Task item: Word-for-word reproduction, images excluded: copy every entry below.

Supplied entries:
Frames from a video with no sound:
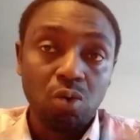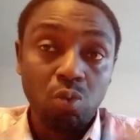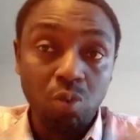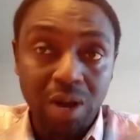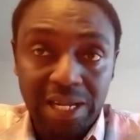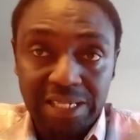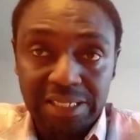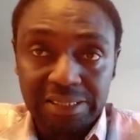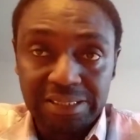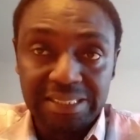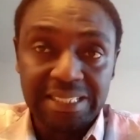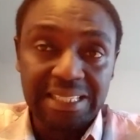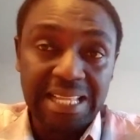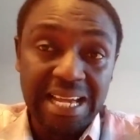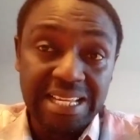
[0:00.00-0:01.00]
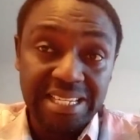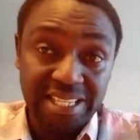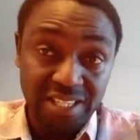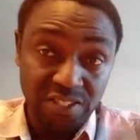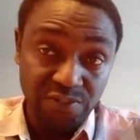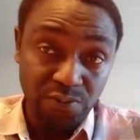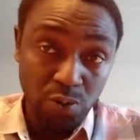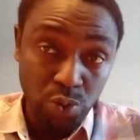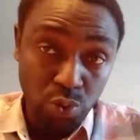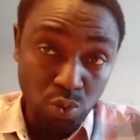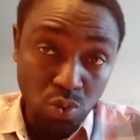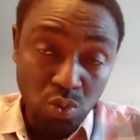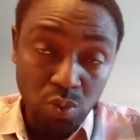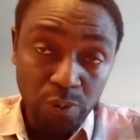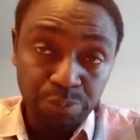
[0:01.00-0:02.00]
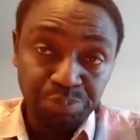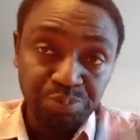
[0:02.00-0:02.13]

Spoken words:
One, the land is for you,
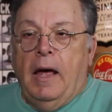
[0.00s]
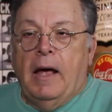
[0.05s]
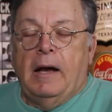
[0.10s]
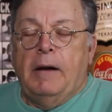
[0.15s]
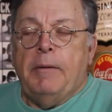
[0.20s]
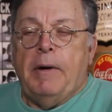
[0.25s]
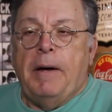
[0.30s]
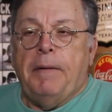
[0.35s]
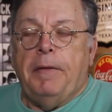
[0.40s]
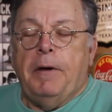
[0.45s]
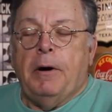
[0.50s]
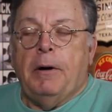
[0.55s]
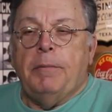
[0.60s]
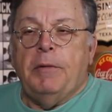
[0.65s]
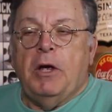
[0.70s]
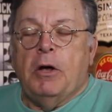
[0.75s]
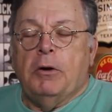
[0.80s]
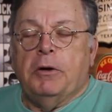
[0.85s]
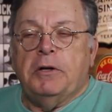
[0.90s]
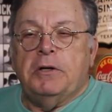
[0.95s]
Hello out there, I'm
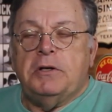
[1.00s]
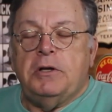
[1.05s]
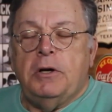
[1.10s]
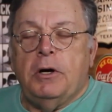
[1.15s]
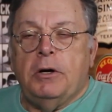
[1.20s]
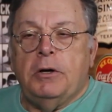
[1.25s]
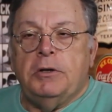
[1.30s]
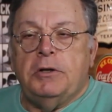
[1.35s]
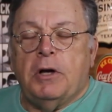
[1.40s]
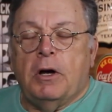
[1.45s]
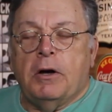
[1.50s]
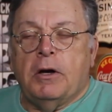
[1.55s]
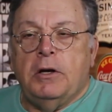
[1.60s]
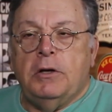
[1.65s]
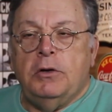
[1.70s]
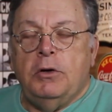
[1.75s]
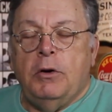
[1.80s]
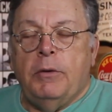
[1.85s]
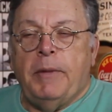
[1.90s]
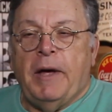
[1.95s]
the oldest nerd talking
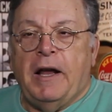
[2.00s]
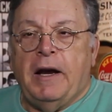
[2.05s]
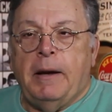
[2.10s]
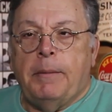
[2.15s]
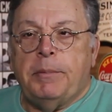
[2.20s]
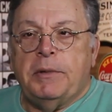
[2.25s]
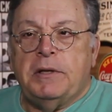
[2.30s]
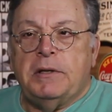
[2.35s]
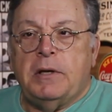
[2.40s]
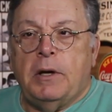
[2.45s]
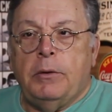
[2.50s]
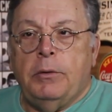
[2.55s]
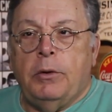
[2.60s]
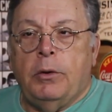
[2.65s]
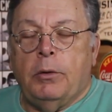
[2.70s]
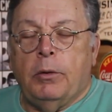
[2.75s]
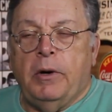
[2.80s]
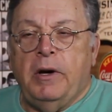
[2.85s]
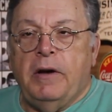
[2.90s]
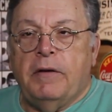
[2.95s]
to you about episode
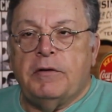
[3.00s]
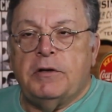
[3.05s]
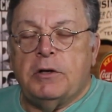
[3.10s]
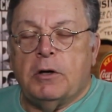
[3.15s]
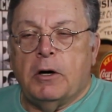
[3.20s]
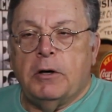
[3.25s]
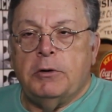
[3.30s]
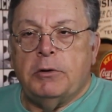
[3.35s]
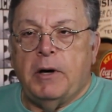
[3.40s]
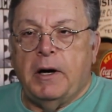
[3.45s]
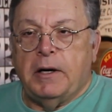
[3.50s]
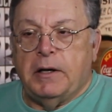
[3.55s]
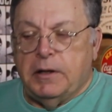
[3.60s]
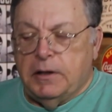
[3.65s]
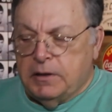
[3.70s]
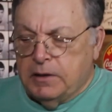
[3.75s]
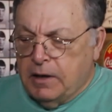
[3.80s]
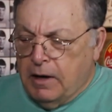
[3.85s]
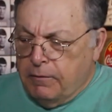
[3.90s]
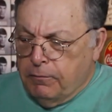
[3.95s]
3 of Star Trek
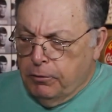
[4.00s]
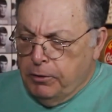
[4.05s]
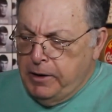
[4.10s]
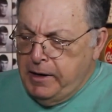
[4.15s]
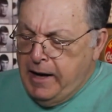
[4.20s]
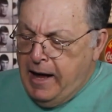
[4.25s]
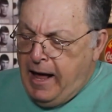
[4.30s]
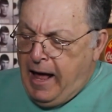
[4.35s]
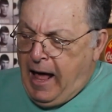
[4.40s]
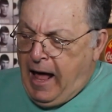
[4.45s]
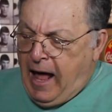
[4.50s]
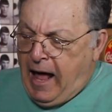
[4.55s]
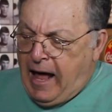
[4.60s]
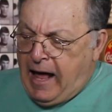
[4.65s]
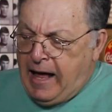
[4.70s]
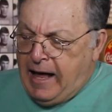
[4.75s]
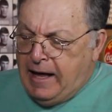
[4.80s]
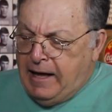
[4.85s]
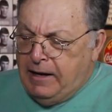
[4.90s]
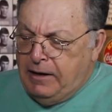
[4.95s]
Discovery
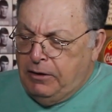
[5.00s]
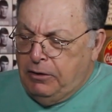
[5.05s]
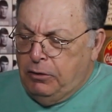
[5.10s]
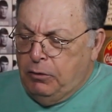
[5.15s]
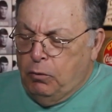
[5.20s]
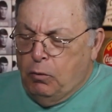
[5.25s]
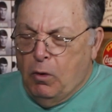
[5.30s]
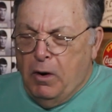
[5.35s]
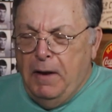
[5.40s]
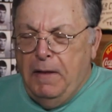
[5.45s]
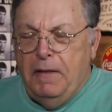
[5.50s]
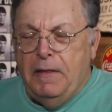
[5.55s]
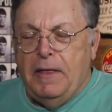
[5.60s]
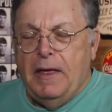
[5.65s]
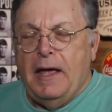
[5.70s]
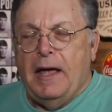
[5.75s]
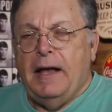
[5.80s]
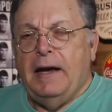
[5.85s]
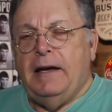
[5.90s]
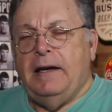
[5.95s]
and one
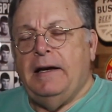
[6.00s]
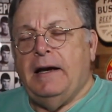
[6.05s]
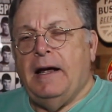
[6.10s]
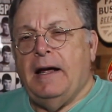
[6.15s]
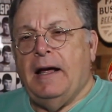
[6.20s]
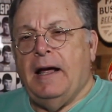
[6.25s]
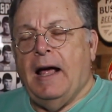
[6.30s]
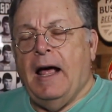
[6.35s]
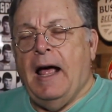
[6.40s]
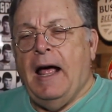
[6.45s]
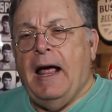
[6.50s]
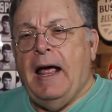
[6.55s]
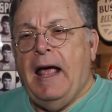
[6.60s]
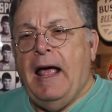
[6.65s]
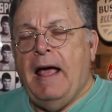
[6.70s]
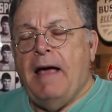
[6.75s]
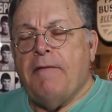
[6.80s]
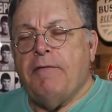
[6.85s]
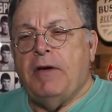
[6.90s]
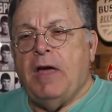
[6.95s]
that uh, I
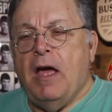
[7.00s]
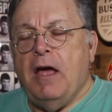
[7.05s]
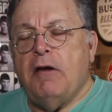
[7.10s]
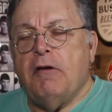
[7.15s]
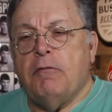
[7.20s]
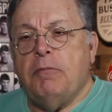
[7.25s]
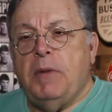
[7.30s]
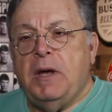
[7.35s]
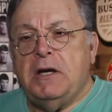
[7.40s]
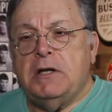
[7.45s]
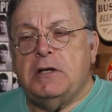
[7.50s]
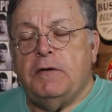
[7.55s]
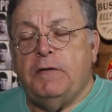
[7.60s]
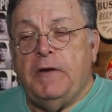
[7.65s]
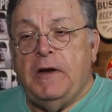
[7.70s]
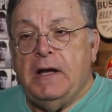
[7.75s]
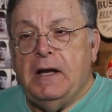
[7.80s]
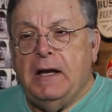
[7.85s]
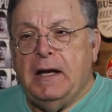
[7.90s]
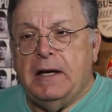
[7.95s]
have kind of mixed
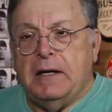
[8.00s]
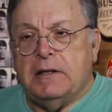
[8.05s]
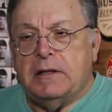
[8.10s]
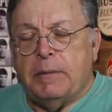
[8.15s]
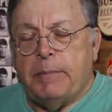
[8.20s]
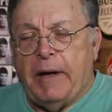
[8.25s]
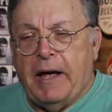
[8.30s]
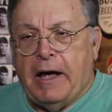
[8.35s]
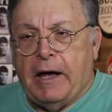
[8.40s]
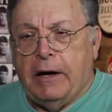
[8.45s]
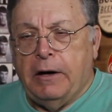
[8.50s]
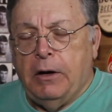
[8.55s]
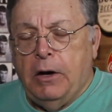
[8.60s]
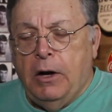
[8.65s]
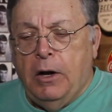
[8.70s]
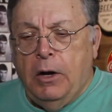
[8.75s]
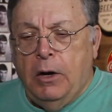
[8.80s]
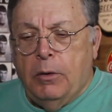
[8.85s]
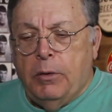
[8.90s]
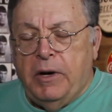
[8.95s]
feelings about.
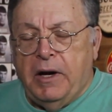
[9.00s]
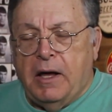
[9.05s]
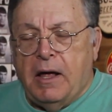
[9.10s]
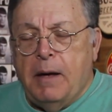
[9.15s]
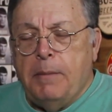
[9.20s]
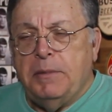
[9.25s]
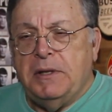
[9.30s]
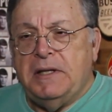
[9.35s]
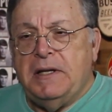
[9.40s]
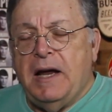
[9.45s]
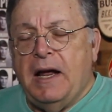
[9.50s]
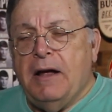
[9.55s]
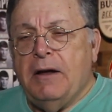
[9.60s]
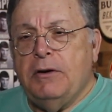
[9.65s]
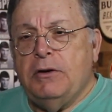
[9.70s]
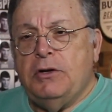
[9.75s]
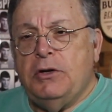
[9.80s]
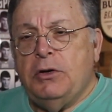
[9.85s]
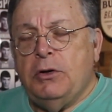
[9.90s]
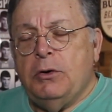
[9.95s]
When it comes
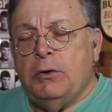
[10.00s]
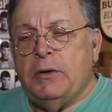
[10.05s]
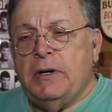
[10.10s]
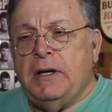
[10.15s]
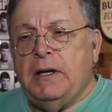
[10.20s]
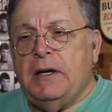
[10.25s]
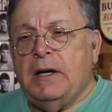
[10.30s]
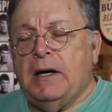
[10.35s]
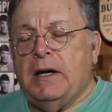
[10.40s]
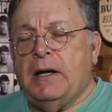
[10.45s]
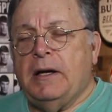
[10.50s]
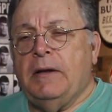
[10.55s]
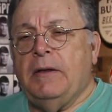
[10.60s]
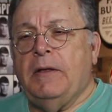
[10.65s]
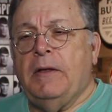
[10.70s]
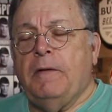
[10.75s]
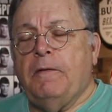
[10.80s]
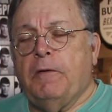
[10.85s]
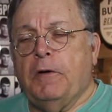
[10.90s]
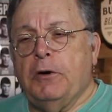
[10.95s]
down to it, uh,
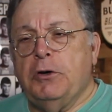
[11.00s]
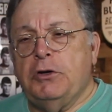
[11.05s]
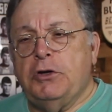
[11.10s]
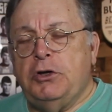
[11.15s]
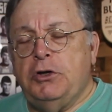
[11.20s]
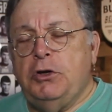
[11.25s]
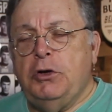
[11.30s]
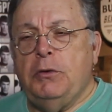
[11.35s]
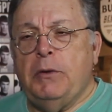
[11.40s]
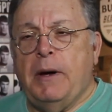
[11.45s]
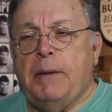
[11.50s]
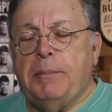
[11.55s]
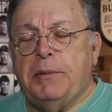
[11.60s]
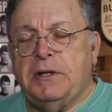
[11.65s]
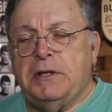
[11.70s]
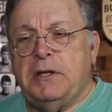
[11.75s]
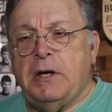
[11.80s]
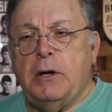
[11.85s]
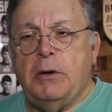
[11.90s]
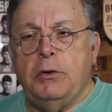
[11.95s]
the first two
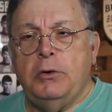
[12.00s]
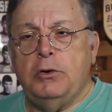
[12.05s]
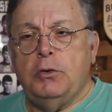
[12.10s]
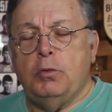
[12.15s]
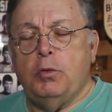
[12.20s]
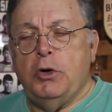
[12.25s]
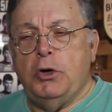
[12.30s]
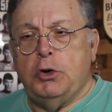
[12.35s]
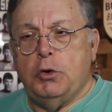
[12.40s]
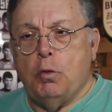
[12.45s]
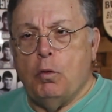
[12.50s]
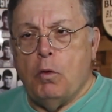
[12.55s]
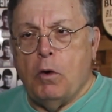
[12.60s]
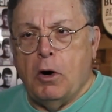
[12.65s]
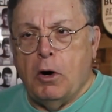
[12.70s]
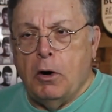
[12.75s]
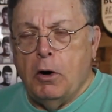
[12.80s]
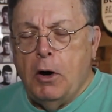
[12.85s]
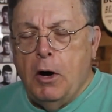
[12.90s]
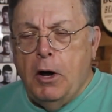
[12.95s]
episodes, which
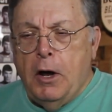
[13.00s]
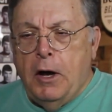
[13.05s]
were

Solved exercise:
Frames from a video with no sound:
[0:00.00-0:01.00]
[0:01.00-0:02.00]
[0:02.00-0:02.13]

Spoken words:
One, the land is for you,
[0.00s]
[0.05s]
[0.10s]
[0.15s]
[0.20s]
[0.25s]
[0.30s]
[0.35s]
[0.40s]
[0.45s]
[0.50s]
[0.55s]
[0.60s]
[0.65s]
[0.70s]
[0.75s]
[0.80s]
[0.85s]
[0.90s]
[0.95s]
Hello out there, I'm
[1.00s]
[1.05s]
[1.10s]
[1.15s]
[1.20s]
[1.25s]
[1.30s]
[1.35s]
[1.40s]
[1.45s]
[1.50s]
[1.55s]
[1.60s]
[1.65s]
[1.70s]
[1.75s]
[1.80s]
[1.85s]
[1.90s]
[1.95s]
the oldest nerd talking
[2.00s]
[2.05s]
[2.10s]
[2.15s]
[2.20s]
[2.25s]
[2.30s]
[2.35s]
[2.40s]
[2.45s]
[2.50s]
[2.55s]
[2.60s]
[2.65s]
[2.70s]
[2.75s]
[2.80s]
[2.85s]
[2.90s]
[2.95s]
to you about episode
[3.00s]
[3.05s]
[3.10s]
[3.15s]
[3.20s]
[3.25s]
[3.30s]
[3.35s]
[3.40s]
[3.45s]
[3.50s]
[3.55s]
[3.60s]
[3.65s]
[3.70s]
[3.75s]
[3.80s]
[3.85s]
[3.90s]
[3.95s]
3 of Star Trek
[4.00s]
[4.05s]
[4.10s]
[4.15s]
[4.20s]
[4.25s]
[4.30s]
[4.35s]
[4.40s]
[4.45s]
[4.50s]
[4.55s]
[4.60s]
[4.65s]
[4.70s]
[4.75s]
[4.80s]
[4.85s]
[4.90s]
[4.95s]
Discovery
[5.00s]
[5.05s]
[5.10s]
[5.15s]
[5.20s]
[5.25s]
[5.30s]
[5.35s]
[5.40s]
[5.45s]
[5.50s]
[5.55s]
[5.60s]
[5.65s]
[5.70s]
[5.75s]
[5.80s]
[5.85s]
[5.90s]
[5.95s]
and one
[6.00s]
[6.05s]
[6.10s]
[6.15s]
[6.20s]
[6.25s]
[6.30s]
[6.35s]
[6.40s]
[6.45s]
[6.50s]
[6.55s]
[6.60s]
[6.65s]
[6.70s]
[6.75s]
[6.80s]
[6.85s]
[6.90s]
[6.95s]
that uh, I
[7.00s]
[7.05s]
[7.10s]
[7.15s]
[7.20s]
[7.25s]
[7.30s]
[7.35s]
[7.40s]
[7.45s]
[7.50s]
[7.55s]
[7.60s]
[7.65s]
[7.70s]
[7.75s]
[7.80s]
[7.85s]
[7.90s]
[7.95s]
have kind of mixed
[8.00s]
[8.05s]
[8.10s]
[8.15s]
[8.20s]
[8.25s]
[8.30s]
[8.35s]
[8.40s]
[8.45s]
[8.50s]
[8.55s]
[8.60s]
[8.65s]
[8.70s]
[8.75s]
[8.80s]
[8.85s]
[8.90s]
[8.95s]
feelings about.
[9.00s]
[9.05s]
[9.10s]
[9.15s]
[9.20s]
[9.25s]
[9.30s]
[9.35s]
[9.40s]
[9.45s]
[9.50s]
[9.55s]
[9.60s]
[9.65s]
[9.70s]
[9.75s]
[9.80s]
[9.85s]
[9.90s]
[9.95s]
When it comes
[10.00s]
[10.05s]
[10.10s]
[10.15s]
[10.20s]
[10.25s]
[10.30s]
[10.35s]
[10.40s]
[10.45s]
[10.50s]
[10.55s]
[10.60s]
[10.65s]
[10.70s]
[10.75s]
[10.80s]
[10.85s]
[10.90s]
[10.95s]
down to it, uh,
[11.00s]
[11.05s]
[11.10s]
[11.15s]
[11.20s]
[11.25s]
[11.30s]
[11.35s]
[11.40s]
[11.45s]
[11.50s]
[11.55s]
[11.60s]
[11.65s]
[11.70s]
[11.75s]
[11.80s]
[11.85s]
[11.90s]
[11.95s]
the first two
[12.00s]
[12.05s]
[12.10s]
[12.15s]
[12.20s]
[12.25s]
[12.30s]
[12.35s]
[12.40s]
[12.45s]
[12.50s]
[12.55s]
[12.60s]
[12.65s]
[12.70s]
[12.75s]
[12.80s]
[12.85s]
[12.90s]
[12.95s]
episodes, which
[13.00s]
[13.05s]
were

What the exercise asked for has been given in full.